The perils of fixed exchange rates
As this policy paper has shown, Ireland has suffered twice from the choices made by policy makers to try and follow all three of the trilemma policies. The lesson to be learnt is that policy makers should prioritise the internal stability of an economy (of prices and employment) before abstract principles aimed at maintaining external financial stability (of exchange rates or the free movement of capital, for instance), and be more sensitive towards possible problems when deciding to join currency unions.

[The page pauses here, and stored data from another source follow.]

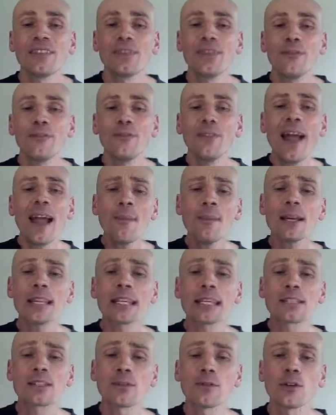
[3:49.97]
the
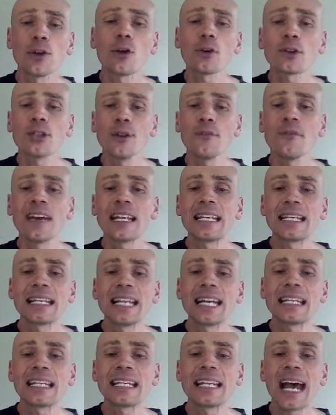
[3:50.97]
families of long-term
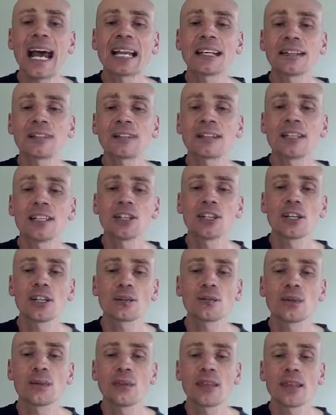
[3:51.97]
ventilated adults and
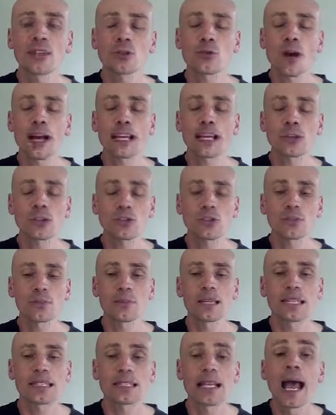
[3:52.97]
children with
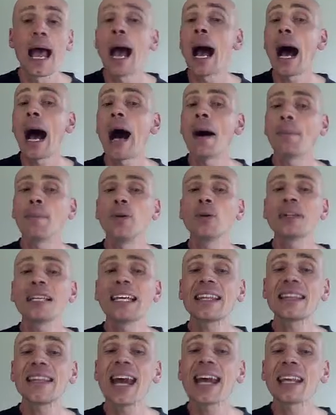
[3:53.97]
tracheostomies are
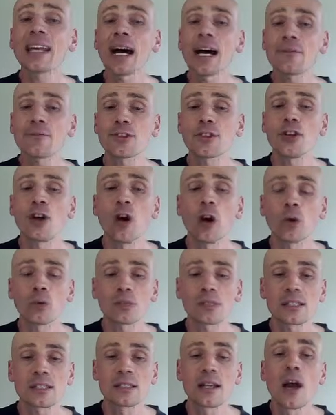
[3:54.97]
putting their lives on
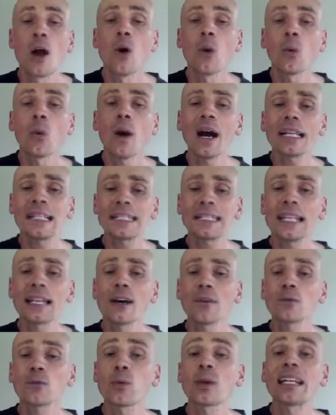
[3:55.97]
hold whilst their
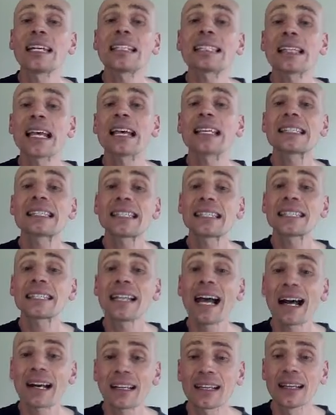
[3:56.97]
loved one is
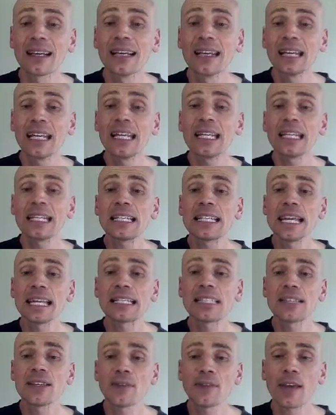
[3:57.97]
stuck in
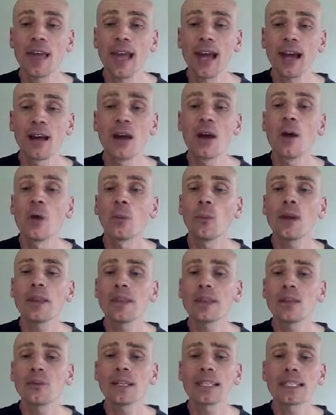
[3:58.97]
intensive care with the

However, Ireland leaving the euro zone is not an attractive option for Irish or European policy makers at the moment. As The Economist recently pointed out, a potential ‘Grexit’ of Greece from the euro area would be bad for Greece, and the remaining member countries. A theoretical ‘Irexit’ would similarly spread financial contagion through Europe because the value of Irish assets in other countries would tumble if the recreated Irish currency fell in value. In 2010 alone, British and German banks possessed $271 billion of Irish assets, more than enough to prompt a banking crisis in both countries if they suddenly declined in value. In turn, such an event would create more problems by reducing demand for Irish exports from these places.

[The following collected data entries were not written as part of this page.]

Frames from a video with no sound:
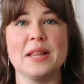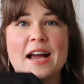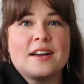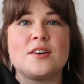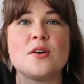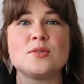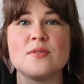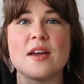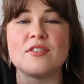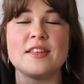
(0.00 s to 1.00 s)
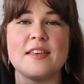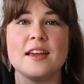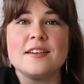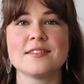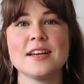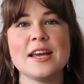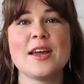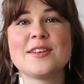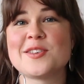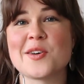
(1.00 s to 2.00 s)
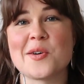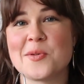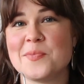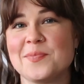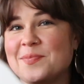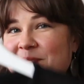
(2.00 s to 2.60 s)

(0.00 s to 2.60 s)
black goes with everything. So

However, politicians in other countries can learn from the historical mistakes made by Irish policy makers. Members of the EU in Northern and Eastern Europe are bound by treaty law to eventually join the euro. In West Africa, there are plans to create a new currency, the eco, covering 14 countries and 300 million people. But recent research by the IMF suggests that many of these countries are far from ready in terms of their economic indicators moving together with those of other members of the current or proposed currency blocs. Ireland’s disastrous experience as a member of currency unions with inappropriate policies in the 1840s and 2000s should serve as a historical note of caution. Unity, even in currencies, may be a matter of good faith, but faith need not be blind.
R. Mundell, ‘Monetary Dynamics of International Adjustment Under Fixed and Flexible Exchange Rates’, Quarterly Journal of Economics 74 (1960).
M. Obstfeld, J. Shambaugh and A. Taylor, ‘The Trilemma in History: Tradeoffs among Exchange Rates, Monetary Policies, and Capital Mobility’, NBER Working Paper 10396 (2004).